Liverpool will mark Clean Air Day on Thursday 21 June by educating motorists about the health consequences of leaving car engines running while stationary.
Council officers will be out and about in hot spot areas in the city centre chatting to drivers about the importance of turning off their engines when they are waiting or in queuing traffic.
It is part of a new drive to reduce the air pollution being released into the atmosphere, which has seen a multi-agency task force set up in the city.
Air pollution causes serious health problems, contributing to heart disease and strokes, breathing problems and lung cancer. Drivers are encouraged to turn off their engines if they are going to be stationary for more than one minute.
In 2014/15 there were 292 hospital admissions for asthma among under 19s. The rate of admission in Liverpool was 3rd highest among the core cities after Manchester and Birmingham and significantly above the national rate.

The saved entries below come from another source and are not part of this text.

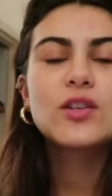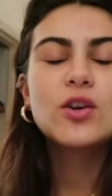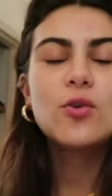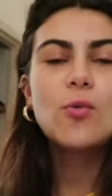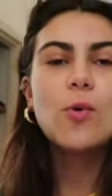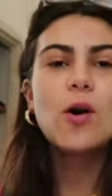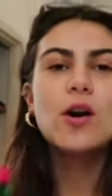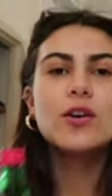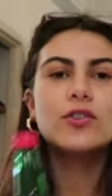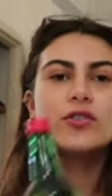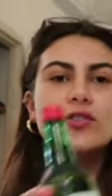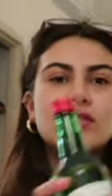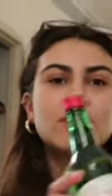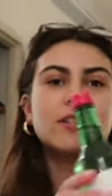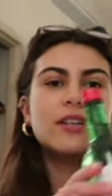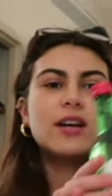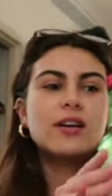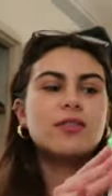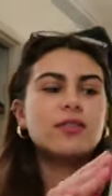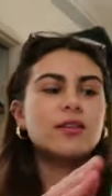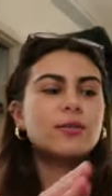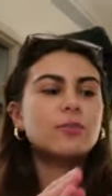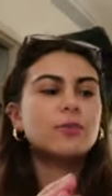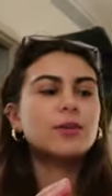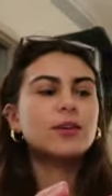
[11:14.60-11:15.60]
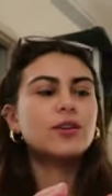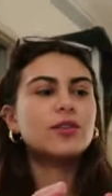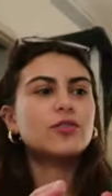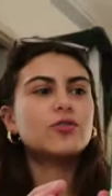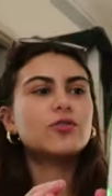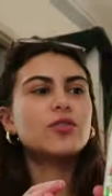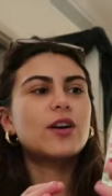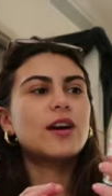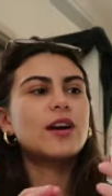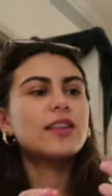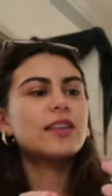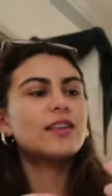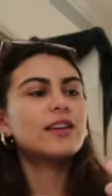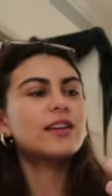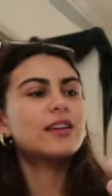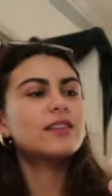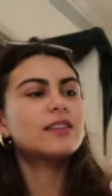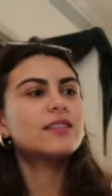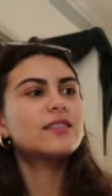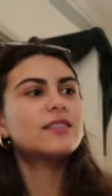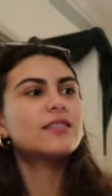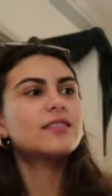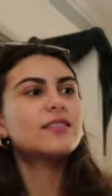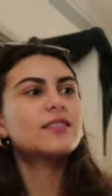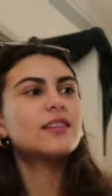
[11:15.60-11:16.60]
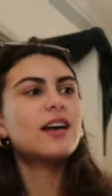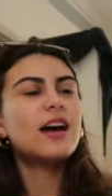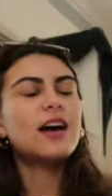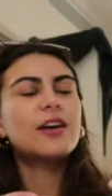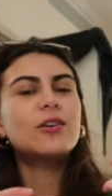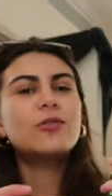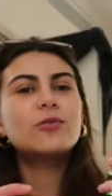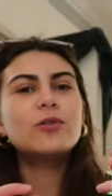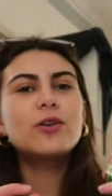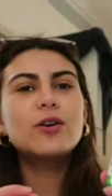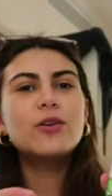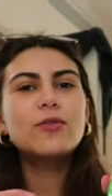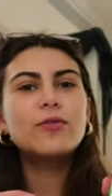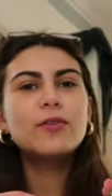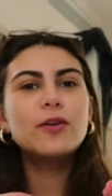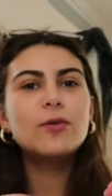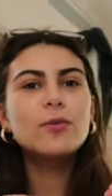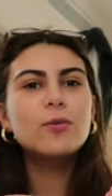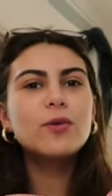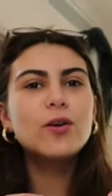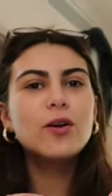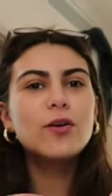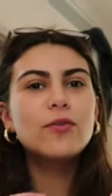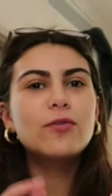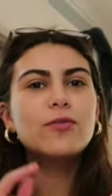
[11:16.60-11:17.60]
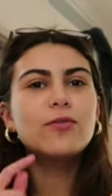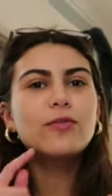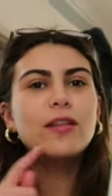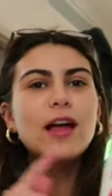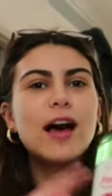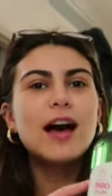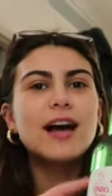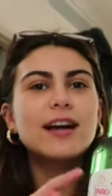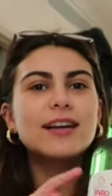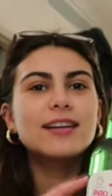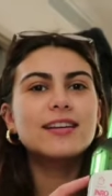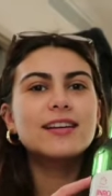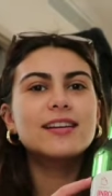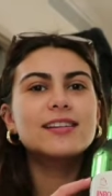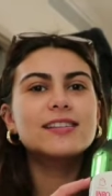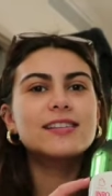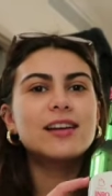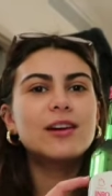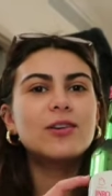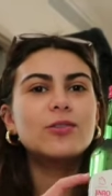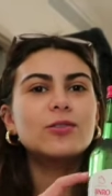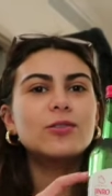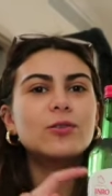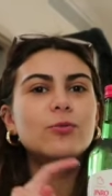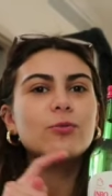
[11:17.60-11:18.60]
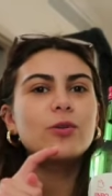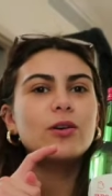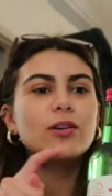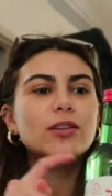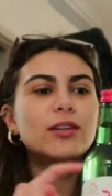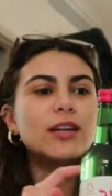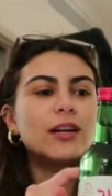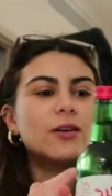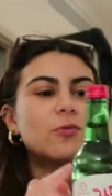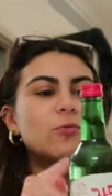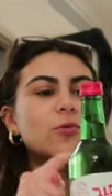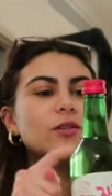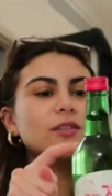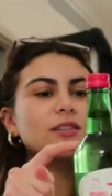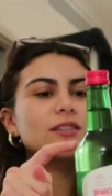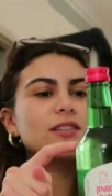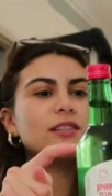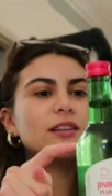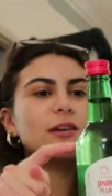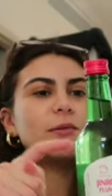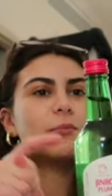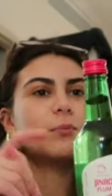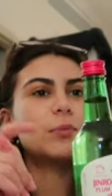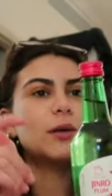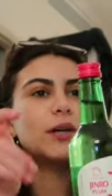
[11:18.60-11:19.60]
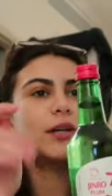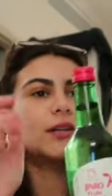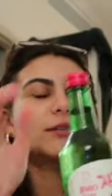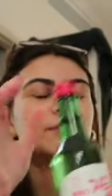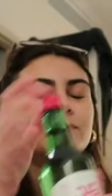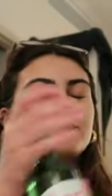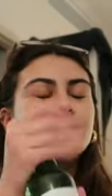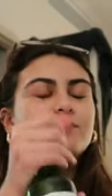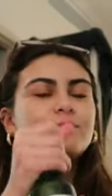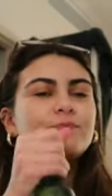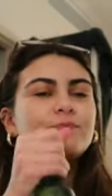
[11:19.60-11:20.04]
to wash it down, I'm gonna try this. I don't know if it will go flat because I only want like one sip, but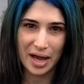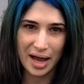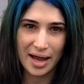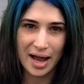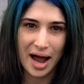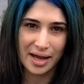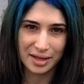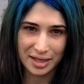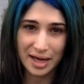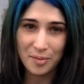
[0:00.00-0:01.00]
I
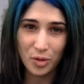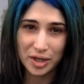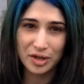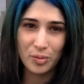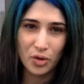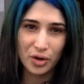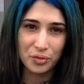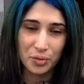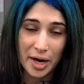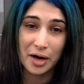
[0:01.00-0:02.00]
think I'm one of the more
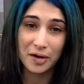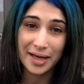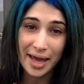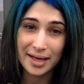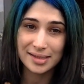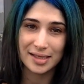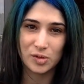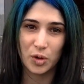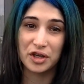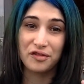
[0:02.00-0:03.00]
rare cases
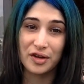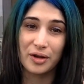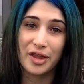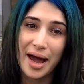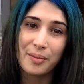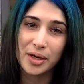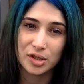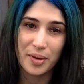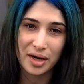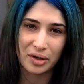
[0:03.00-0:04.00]
where you feel that
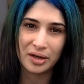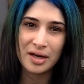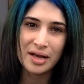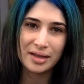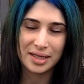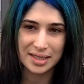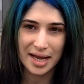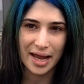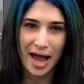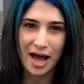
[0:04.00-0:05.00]
much better the
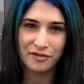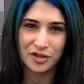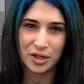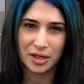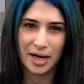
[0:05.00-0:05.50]
day after.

Although the city is not on the Government’s list of areas with the worst emissions, it has six roads with NO2 emissions which will exceed accepted levels being introduced in 2020: Bowring Park (Rocket flyover), Islington (north and south), Dale Street, The Strand (outside Cunard Building) and the front of Lime Street station.

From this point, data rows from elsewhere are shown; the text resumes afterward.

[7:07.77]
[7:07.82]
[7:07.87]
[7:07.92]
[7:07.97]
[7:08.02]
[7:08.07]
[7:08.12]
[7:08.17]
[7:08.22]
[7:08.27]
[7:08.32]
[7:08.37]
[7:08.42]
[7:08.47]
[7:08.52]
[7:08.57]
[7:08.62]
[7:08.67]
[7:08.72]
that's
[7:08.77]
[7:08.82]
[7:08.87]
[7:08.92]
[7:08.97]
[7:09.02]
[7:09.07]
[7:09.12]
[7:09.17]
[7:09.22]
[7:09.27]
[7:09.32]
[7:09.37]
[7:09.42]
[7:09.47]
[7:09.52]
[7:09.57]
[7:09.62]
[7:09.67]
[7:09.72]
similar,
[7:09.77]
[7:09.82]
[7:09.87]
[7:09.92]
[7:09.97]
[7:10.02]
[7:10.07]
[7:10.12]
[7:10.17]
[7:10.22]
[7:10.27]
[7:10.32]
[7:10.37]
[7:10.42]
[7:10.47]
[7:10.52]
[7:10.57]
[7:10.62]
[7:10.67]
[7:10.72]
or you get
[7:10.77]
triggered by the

Liverpool City Council’s Cabinet Member for Air Quality, Councillor James Noakes, said: “Improving the air quality in Liverpool is one of our key priorities.
“There is a clear link between pollution and ill health, so it is vital that we do all we can to ensure the wellbeing of future generations.
“Whether it is turning your engine off when you are waiting for someone or leaving the car at home and walking or taking the bus, every little bit helps.
“We realise that many motorists may not be aware they are committing an offence if they allow their engine to idle unnecessarily when stationary, for example when they are waiting outside of schools.
“We want people to understand that idling increases the amount of exhaust fumes in the air and which contain a number of harmful gases that are linked to asthma and other lung diseases.
“Pollution is everyone’s problem, so we all need to be part of the solution to clear the air.”
Also on Clean Air Day, Merseytravel and City Bike will be in Williamson Square promoting the use of alternatives to using cars such as bus, bike, train or walking.
Other elements of the council’s clean air plan include:
• Plans for more than 100 extra electric vehicle charging points
• Changing the council’s own fleet to make the vehicles which service the city centre diesel free from 2019 and the wider city by 2024
• Reducing traffic congestion in key areas
• Improving the infrastructure to encourage people to walk and cycle more
• Working with the City Region and Merseytravel to increase the number of electric and hybrid buses particularly on key congested routes
• Halting the retro-fitting of less environmentally friendly older engines in Hackney Cabs and working with the trade to move to new electric vehicles
A wider public health campaign around air pollution is planned for later this year.